Start of DATASET CONTENT

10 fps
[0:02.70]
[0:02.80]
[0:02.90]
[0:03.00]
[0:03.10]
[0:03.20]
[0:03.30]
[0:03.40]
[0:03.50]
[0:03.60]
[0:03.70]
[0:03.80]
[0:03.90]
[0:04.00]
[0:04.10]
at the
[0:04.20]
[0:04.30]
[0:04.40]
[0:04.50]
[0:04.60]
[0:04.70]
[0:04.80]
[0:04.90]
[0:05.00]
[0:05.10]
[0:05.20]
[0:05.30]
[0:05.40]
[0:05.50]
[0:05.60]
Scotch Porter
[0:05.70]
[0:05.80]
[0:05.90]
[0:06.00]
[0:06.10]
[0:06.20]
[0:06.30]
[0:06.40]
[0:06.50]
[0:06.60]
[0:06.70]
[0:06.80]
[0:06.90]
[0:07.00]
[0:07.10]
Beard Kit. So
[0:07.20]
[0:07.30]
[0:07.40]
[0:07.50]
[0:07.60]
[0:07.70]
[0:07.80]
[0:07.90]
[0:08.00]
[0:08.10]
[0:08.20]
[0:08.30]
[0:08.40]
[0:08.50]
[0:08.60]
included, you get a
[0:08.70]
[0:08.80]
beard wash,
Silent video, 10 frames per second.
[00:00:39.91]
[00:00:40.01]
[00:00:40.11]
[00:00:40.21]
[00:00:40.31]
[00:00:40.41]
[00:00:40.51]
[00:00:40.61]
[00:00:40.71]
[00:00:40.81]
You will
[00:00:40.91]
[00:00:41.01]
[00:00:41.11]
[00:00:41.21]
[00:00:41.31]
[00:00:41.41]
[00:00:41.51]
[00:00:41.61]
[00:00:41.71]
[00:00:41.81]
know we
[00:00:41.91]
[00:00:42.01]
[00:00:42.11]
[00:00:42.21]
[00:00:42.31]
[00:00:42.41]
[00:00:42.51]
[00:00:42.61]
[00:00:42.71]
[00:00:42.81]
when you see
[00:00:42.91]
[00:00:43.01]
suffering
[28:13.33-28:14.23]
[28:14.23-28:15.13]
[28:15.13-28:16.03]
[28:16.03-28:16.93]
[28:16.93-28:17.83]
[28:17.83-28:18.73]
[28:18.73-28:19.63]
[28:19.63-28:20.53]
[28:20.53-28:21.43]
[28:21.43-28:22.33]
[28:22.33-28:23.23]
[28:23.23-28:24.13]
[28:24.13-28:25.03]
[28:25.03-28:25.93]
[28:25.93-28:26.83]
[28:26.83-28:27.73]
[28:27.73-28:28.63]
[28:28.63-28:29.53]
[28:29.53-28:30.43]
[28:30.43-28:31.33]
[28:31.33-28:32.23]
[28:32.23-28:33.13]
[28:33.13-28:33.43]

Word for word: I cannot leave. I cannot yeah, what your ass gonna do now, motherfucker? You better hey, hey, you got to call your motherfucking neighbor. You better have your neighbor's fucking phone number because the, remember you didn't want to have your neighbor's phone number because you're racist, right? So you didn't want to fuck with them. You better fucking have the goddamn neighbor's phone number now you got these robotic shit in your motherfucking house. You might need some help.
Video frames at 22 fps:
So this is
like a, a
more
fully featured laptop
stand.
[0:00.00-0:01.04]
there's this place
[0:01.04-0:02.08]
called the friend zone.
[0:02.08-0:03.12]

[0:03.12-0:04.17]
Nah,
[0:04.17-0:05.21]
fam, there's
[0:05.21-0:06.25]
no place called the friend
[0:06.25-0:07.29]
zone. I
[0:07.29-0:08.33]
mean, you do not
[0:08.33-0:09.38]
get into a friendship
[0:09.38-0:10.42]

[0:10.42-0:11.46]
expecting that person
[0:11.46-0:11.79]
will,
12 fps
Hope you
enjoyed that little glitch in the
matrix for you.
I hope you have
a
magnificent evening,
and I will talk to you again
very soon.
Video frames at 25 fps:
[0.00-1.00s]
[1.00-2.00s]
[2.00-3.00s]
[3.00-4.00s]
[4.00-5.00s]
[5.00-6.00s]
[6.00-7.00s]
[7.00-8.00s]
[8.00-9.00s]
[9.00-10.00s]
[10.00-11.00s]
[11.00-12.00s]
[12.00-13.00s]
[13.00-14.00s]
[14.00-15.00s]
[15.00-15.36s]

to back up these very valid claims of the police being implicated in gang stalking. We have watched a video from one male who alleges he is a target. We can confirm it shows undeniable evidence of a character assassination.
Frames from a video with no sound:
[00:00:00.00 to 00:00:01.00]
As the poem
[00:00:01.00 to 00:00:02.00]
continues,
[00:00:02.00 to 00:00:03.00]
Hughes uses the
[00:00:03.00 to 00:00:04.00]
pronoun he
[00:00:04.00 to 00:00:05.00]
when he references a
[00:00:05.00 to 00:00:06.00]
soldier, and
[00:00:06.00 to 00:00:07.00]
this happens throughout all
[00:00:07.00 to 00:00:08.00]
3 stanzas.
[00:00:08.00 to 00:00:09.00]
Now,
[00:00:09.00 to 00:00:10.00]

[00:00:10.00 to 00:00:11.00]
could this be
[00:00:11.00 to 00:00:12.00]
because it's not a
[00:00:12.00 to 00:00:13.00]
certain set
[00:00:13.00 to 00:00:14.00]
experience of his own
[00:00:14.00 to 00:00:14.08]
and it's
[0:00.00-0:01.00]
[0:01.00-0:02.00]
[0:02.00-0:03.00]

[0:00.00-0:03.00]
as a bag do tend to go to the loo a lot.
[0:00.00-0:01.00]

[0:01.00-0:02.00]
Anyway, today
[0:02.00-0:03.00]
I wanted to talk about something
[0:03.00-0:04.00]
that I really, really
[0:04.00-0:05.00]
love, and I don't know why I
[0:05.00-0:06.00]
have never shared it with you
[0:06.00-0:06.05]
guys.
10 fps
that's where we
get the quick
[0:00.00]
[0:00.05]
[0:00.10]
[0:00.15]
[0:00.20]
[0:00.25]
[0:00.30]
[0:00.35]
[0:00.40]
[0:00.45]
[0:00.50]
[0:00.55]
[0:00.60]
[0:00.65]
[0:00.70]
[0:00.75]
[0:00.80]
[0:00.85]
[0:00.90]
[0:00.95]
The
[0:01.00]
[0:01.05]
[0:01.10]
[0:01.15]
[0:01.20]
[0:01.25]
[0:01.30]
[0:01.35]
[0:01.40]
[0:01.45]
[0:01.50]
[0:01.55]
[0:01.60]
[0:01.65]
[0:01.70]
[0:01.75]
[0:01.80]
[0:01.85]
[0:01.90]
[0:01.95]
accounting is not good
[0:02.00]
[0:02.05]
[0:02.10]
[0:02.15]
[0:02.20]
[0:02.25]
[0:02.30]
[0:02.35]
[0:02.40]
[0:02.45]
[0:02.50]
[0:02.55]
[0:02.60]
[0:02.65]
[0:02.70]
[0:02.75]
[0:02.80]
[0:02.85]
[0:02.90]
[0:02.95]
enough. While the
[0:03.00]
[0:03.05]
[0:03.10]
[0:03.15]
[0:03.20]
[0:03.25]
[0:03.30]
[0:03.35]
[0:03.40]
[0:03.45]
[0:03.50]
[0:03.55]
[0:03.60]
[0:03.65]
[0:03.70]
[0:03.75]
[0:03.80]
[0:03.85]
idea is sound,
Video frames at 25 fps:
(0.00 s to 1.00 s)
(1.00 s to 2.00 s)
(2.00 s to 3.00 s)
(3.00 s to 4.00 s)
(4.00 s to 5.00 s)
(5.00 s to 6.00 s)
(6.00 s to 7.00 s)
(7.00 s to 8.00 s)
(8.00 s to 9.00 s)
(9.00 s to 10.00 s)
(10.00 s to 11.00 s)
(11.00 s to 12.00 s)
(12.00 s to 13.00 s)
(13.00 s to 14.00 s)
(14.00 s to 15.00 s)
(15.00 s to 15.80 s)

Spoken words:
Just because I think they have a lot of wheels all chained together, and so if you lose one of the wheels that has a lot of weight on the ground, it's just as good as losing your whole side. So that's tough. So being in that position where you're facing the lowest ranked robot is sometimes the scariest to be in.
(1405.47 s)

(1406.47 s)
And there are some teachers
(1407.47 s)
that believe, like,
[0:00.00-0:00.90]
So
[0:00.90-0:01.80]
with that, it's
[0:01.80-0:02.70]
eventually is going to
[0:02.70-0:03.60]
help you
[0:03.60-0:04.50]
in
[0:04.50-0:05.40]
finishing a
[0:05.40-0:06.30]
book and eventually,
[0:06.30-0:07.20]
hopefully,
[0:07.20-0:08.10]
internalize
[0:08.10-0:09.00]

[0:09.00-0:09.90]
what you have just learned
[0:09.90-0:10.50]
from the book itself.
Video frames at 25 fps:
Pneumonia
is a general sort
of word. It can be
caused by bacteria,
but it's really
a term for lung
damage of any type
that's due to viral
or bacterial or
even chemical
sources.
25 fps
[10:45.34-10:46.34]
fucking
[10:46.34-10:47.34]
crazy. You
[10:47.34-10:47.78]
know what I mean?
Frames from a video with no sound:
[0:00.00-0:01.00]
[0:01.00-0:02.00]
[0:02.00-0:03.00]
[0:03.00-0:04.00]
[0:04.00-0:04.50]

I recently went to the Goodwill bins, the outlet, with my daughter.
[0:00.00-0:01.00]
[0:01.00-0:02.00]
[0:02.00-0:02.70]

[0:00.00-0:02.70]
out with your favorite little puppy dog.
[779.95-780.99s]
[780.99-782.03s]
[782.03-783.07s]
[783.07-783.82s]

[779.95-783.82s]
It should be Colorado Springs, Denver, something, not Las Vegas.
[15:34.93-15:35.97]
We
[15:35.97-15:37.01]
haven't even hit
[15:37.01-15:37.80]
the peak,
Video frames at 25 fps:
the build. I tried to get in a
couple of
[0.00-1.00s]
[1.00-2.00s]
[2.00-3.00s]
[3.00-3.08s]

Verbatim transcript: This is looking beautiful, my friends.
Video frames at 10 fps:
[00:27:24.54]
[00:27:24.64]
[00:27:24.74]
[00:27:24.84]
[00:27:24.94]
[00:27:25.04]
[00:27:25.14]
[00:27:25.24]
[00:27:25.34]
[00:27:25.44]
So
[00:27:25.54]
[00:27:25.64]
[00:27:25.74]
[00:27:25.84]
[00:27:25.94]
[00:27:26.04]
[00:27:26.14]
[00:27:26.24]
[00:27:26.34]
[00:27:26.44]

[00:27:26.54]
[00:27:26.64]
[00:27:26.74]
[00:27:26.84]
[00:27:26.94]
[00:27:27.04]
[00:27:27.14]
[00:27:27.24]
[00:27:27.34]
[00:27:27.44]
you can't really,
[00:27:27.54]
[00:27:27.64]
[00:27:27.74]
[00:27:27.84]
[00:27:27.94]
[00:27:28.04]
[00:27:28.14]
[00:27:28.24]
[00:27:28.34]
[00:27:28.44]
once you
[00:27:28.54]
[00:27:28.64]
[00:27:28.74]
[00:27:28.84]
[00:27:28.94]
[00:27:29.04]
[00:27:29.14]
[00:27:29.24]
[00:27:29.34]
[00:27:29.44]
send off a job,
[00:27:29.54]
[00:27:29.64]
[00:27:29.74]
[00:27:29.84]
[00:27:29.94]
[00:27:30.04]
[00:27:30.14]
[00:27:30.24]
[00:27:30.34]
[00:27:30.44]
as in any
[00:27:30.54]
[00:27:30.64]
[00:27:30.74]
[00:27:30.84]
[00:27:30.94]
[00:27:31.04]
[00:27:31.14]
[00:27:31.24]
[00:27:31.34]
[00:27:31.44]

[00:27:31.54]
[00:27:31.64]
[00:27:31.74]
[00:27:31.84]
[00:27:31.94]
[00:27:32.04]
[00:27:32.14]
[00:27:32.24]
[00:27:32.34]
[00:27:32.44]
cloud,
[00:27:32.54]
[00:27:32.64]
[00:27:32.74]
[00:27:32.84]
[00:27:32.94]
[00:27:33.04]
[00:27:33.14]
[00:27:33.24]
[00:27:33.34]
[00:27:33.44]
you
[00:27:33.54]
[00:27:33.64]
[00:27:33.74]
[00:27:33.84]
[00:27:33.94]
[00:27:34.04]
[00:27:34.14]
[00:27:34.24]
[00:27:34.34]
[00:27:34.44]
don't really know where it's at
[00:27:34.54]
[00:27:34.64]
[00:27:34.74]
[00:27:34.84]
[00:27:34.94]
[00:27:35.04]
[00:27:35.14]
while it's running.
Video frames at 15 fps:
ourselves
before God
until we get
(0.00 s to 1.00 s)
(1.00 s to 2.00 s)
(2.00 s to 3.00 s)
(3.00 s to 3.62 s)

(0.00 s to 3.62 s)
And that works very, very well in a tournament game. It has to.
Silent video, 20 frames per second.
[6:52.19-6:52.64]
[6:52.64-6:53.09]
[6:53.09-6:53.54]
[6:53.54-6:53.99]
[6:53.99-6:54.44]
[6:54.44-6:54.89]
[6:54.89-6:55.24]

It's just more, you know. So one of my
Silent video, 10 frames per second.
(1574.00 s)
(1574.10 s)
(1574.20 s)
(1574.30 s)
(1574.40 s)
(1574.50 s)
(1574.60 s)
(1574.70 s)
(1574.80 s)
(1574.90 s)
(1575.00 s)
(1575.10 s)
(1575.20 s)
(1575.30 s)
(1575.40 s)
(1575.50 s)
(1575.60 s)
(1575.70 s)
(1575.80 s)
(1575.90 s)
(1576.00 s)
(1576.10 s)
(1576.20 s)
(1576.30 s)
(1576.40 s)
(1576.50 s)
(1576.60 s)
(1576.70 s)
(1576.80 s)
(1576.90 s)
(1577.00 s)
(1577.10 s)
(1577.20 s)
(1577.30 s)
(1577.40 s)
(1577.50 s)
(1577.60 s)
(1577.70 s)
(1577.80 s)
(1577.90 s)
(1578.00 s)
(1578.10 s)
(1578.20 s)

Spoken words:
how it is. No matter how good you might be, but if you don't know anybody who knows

End of DATASET CONTENT

Could you transcribe the entries exactly, from the first line through the line containing "[00:00:40.71]", and give nothing more?

10 fps
[0:02.70]
[0:02.80]
[0:02.90]
[0:03.00]
[0:03.10]
[0:03.20]
[0:03.30]
[0:03.40]
[0:03.50]
[0:03.60]
[0:03.70]
[0:03.80]
[0:03.90]
[0:04.00]
[0:04.10]
at the
[0:04.20]
[0:04.30]
[0:04.40]
[0:04.50]
[0:04.60]
[0:04.70]
[0:04.80]
[0:04.90]
[0:05.00]
[0:05.10]
[0:05.20]
[0:05.30]
[0:05.40]
[0:05.50]
[0:05.60]
Scotch Porter
[0:05.70]
[0:05.80]
[0:05.90]
[0:06.00]
[0:06.10]
[0:06.20]
[0:06.30]
[0:06.40]
[0:06.50]
[0:06.60]
[0:06.70]
[0:06.80]
[0:06.90]
[0:07.00]
[0:07.10]
Beard Kit. So
[0:07.20]
[0:07.30]
[0:07.40]
[0:07.50]
[0:07.60]
[0:07.70]
[0:07.80]
[0:07.90]
[0:08.00]
[0:08.10]
[0:08.20]
[0:08.30]
[0:08.40]
[0:08.50]
[0:08.60]
included, you get a
[0:08.70]
[0:08.80]
beard wash,
Silent video, 10 frames per second.
[00:00:39.91]
[00:00:40.01]
[00:00:40.11]
[00:00:40.21]
[00:00:40.31]
[00:00:40.41]
[00:00:40.51]
[00:00:40.61]
[00:00:40.71]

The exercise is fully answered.